Mark Woolhouse, chercheur à l'Université d'Edimbourg a recensé une liste de 37 virus prioritaires à traiter. Parmi ces virus, trois maladies pourraient survenir à l'avenir ; le syndrome MERS (Middle East Respiratory Syndrom), la fièvre de Lassa et la maladie Nipah. Est-il réaliste de vouloir fixer des priorités sur certains virus ? Sur quels critères cette sélection pourrait être effectuée ?
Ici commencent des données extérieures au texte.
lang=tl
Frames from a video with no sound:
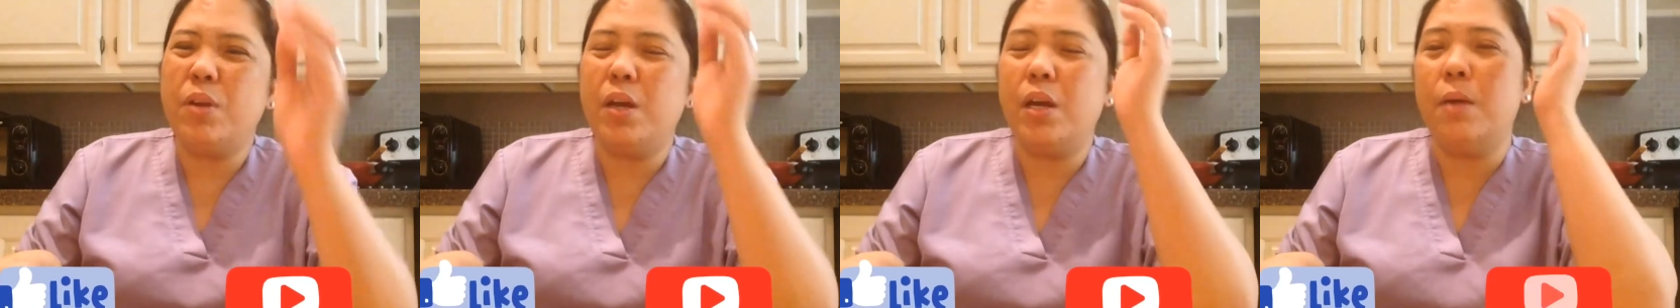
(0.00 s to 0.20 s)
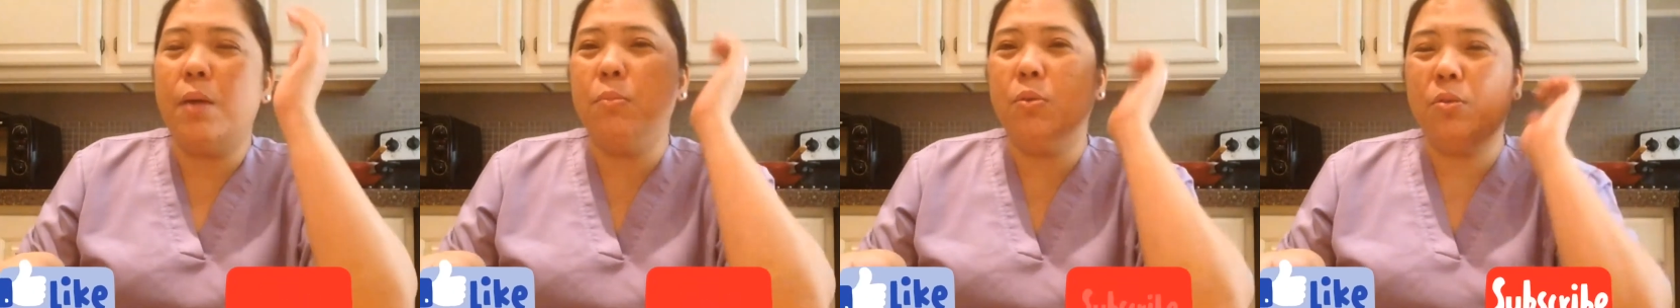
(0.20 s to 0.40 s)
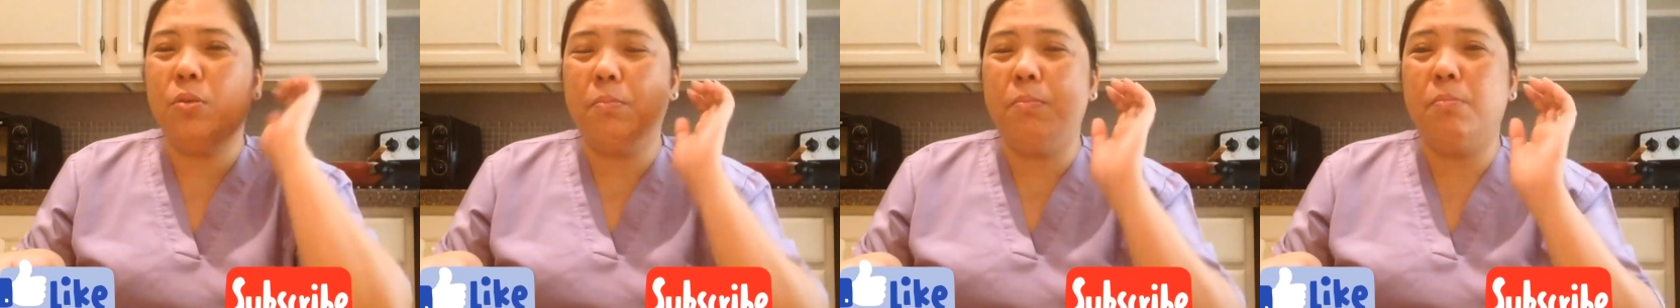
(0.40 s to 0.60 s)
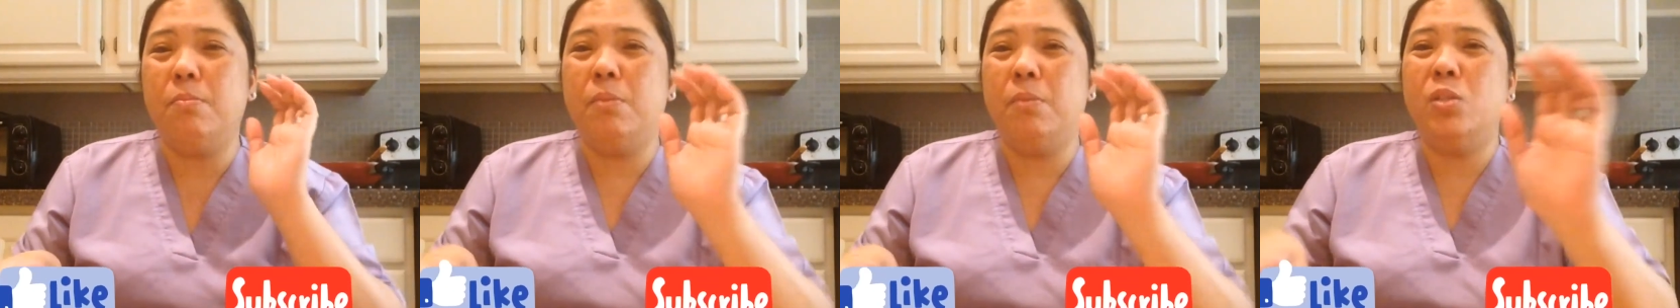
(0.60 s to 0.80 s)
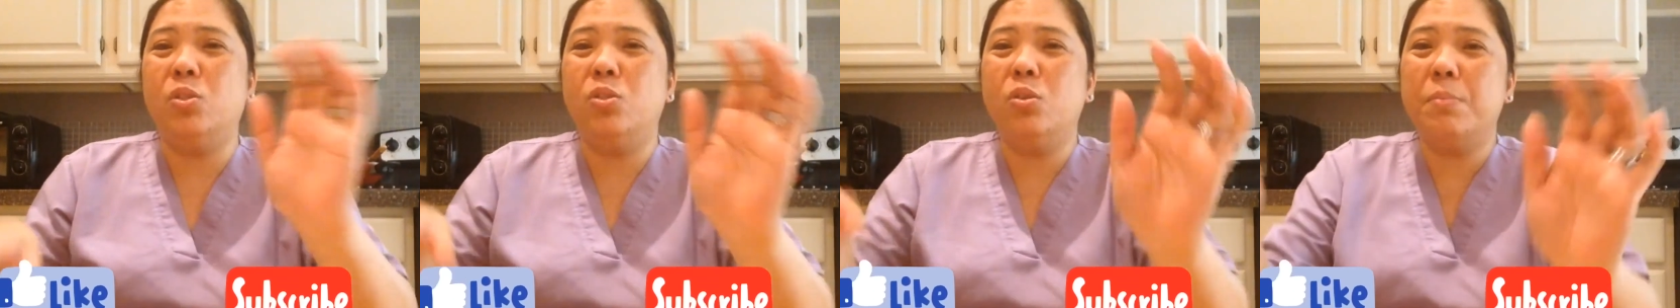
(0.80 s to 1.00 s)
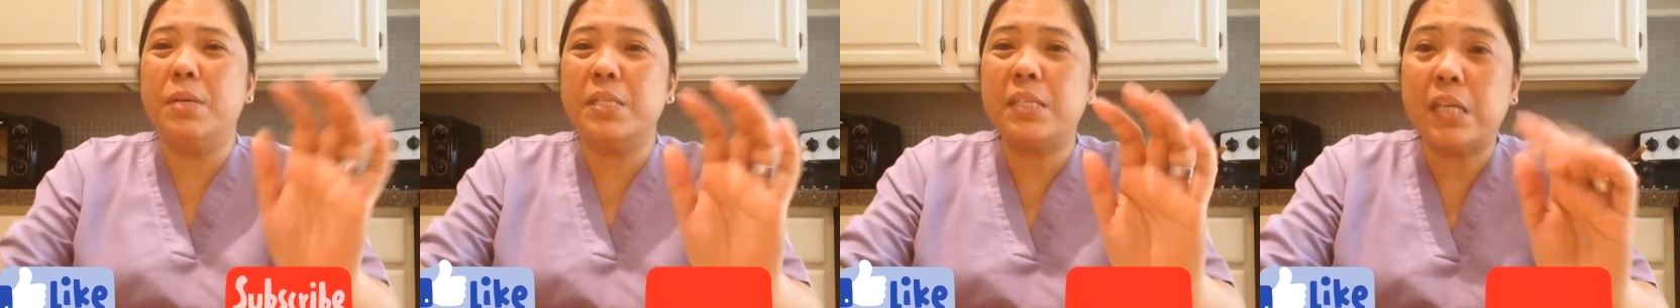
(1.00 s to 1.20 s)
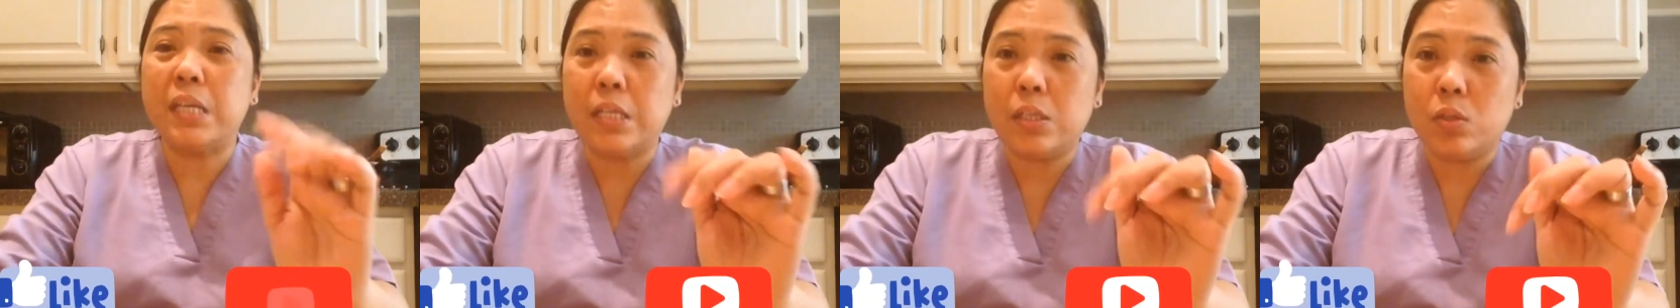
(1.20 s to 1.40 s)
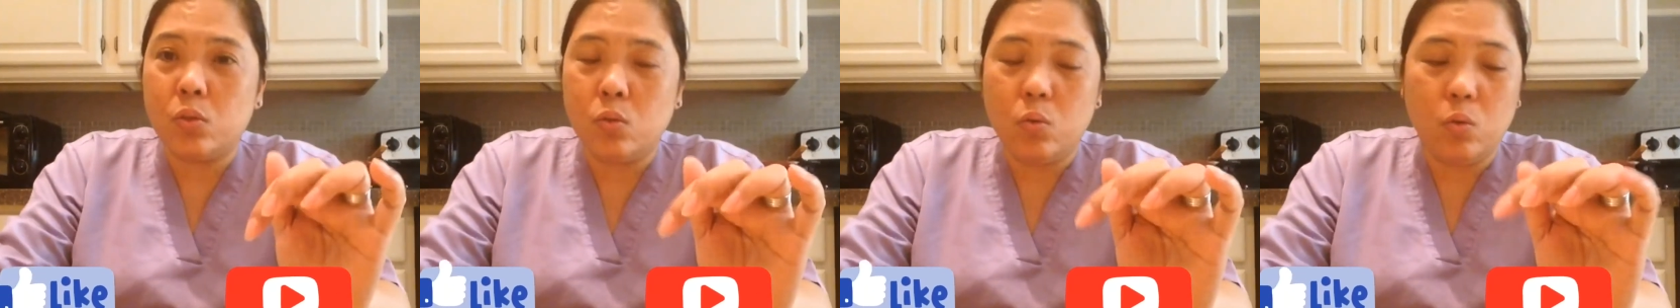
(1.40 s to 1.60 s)
ng gamot. Medyo
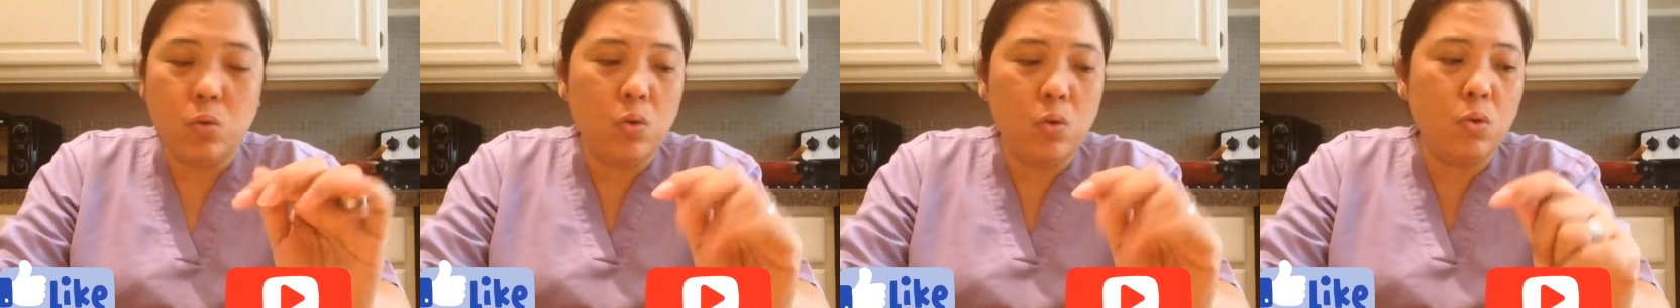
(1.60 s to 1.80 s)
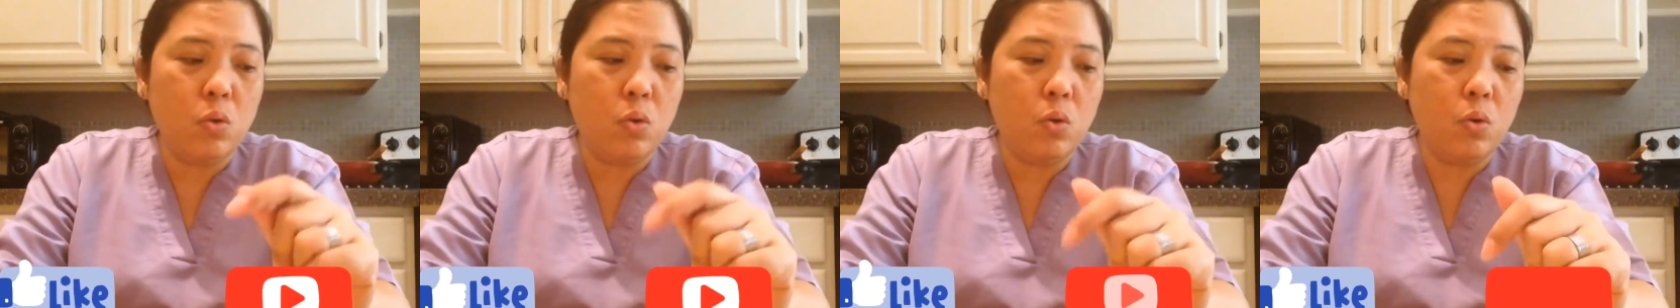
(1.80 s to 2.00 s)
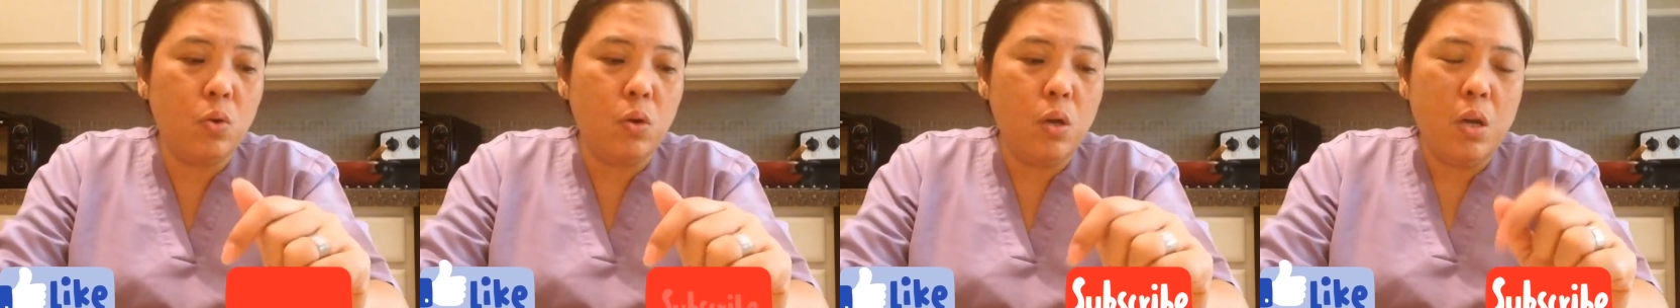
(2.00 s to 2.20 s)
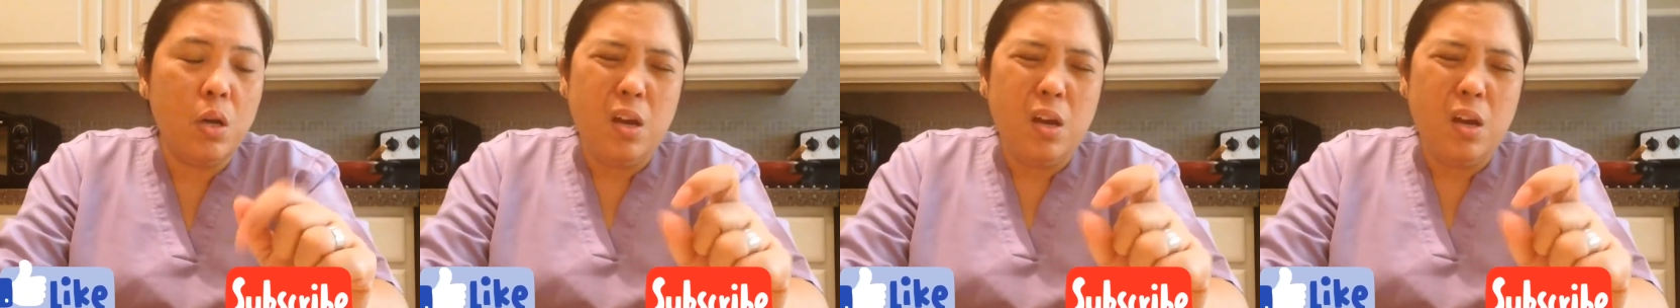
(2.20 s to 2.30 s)
masakit yung ulo ko.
Ces trois virus font peur ; les menaces qu’ils constituent sont bien réelles. Le syndrome respiratoire du Moyen-Orient (MERS) est une maladie respiratoire virale due à un nouveau coronavirus (MERS‐CoV), détecté pour la première fois en 2012 en Arabie saoudite et dont le réservoir semble être le chameau. Les coronavirus constituent une vaste famille de virus pouvant provoquer des maladies diverses, allant du rhume banal au syndrome respiratoire aigu sévère (SRAS). Environ 36 % des cas notifiés d’infection par le MERS-CoV ont abouti au décès du patient, ce qui est énorme. La fièvre de Lassa est due à un arénavirus, dont le réservoir est constitué de rongeurs. Cette maladie donne une fièvre hémorragique très grave qui est du même registre que la fièvre à virus Ebola. Le virus Nipah est un paramyxovirus (proche du virus de la rougeole) qui est responsable d’encéphalites mortelles. Il a été découvert en 1999 en Malaisie et son réservoir est le porc domestique. On le voit à travers ces trois exemples frappants, il s’agit encore de zoonoses qui se révèlent très graves chez l’homme. La contagiosité du syndrome MERS-CoV est moindre que celle des deux autres. Mais on peut tout à fait imaginer des scénarios catastrophes dans lesquels ces trois virus arriveraient dans des pays tempérés et y donneraient des épidémies dévastatrices. Car, contrairement aux maladies virales vectorielles (fièvre jaune, dengue, chikungunya…) qui sont dépendantes d’insectes diptères (moustiques, moucherons hématophages…), les virus de ces zoonoses se transmettent directement à l’homme et peuvent dès lors donner des épidémies d’extension rapide. Contrairement aux bactéries, nous n’avons le plus souvent pas de médicaments antiviraux efficaces contre ces agents pathogènes. Le principal espoir est donc vaccinal, d’où cette priorité du CEPI. La priorité doit porter sur de tels virus qui se transmettent directement - donc sans vecteur animal – et parfois rapidement, qui donnent des maladies pouvant être très graves et vis-à-vis desquels nous ne disposons d’aucun médicament curatif. Voilà donc un programme pertinent et porteur d’espoir. Mais attendons la suite avant de nous réjouir trop vite.